Ничего, ничего, обрюхатится, засмирнеет, решили мы тогда. Не она первая…
Выходит, ошиблись.
От себя скажу, бывают, случаются такие люди, что из ребячества становятся сразу взрослыми. Умом-разумом быстро превосходят ровесников, как дерево, что стрелой растет ввысь, когда другие вокруг еще только пытаются приподняться над землей и камнями. Про таких говорят: их боги при рождении отмечают особо. Вот я, например, такой! Очень умный я с самого детства. За это меня и не любят родичи, что умнее других…
В селеньях рода Сельгу постепенно начали уважать. Баба Мотря передала ей свои знахарские секреты. Старая теперь лежала больше, Сельга сама всех лечила. И лихоманку снимала, и ломоту в костях, и боль в брюхе после долгих праздников, и при родах помогала скотине и бабам. Да ловко как! Мужик бороду почесать не успеет, а у него уже приплод готов в избе или в стаде. Обмывать пора хмельным делом.

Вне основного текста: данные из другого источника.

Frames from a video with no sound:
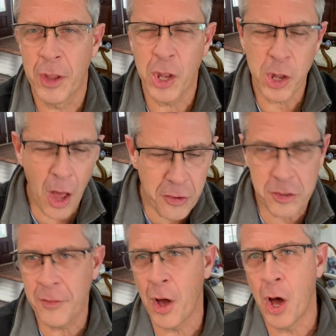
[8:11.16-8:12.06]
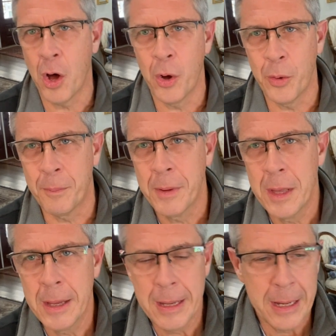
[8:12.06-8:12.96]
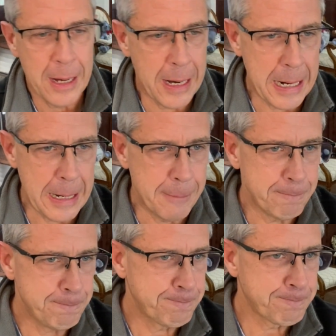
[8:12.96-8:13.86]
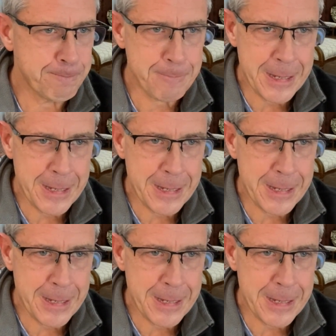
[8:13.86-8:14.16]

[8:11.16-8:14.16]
the loss of a home, um,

Люди говорили, от одного ее взгляда легче становится, вот оно как! Большая в ней оказалась сила…
Нет, сказать против нечего: хороша получилась девка! Не нашенская, издалека видать, других кровей, но хороша. Глядишь, и отворачиваться не хочется. У наших-то волос темно-русый, прямой, лица широкие, носы тоже широкие, глаза светлые, с водянистой голубизной. А у Сельги глаза яркие, синие, как небо в летний полдень. Волосы потемнее, почти черные, волнами вьются. Красиво! Лицо тонкое, смуглое, даже зимой словно бы тронутое Хорсом-солнцем, уже набравшим весеннего жару. Тело тоже тонкое, стан — дюжий мужик пальцами обожмет. Но складное, где надо — все круглое. Скрывать нечего, все на нее засматривались.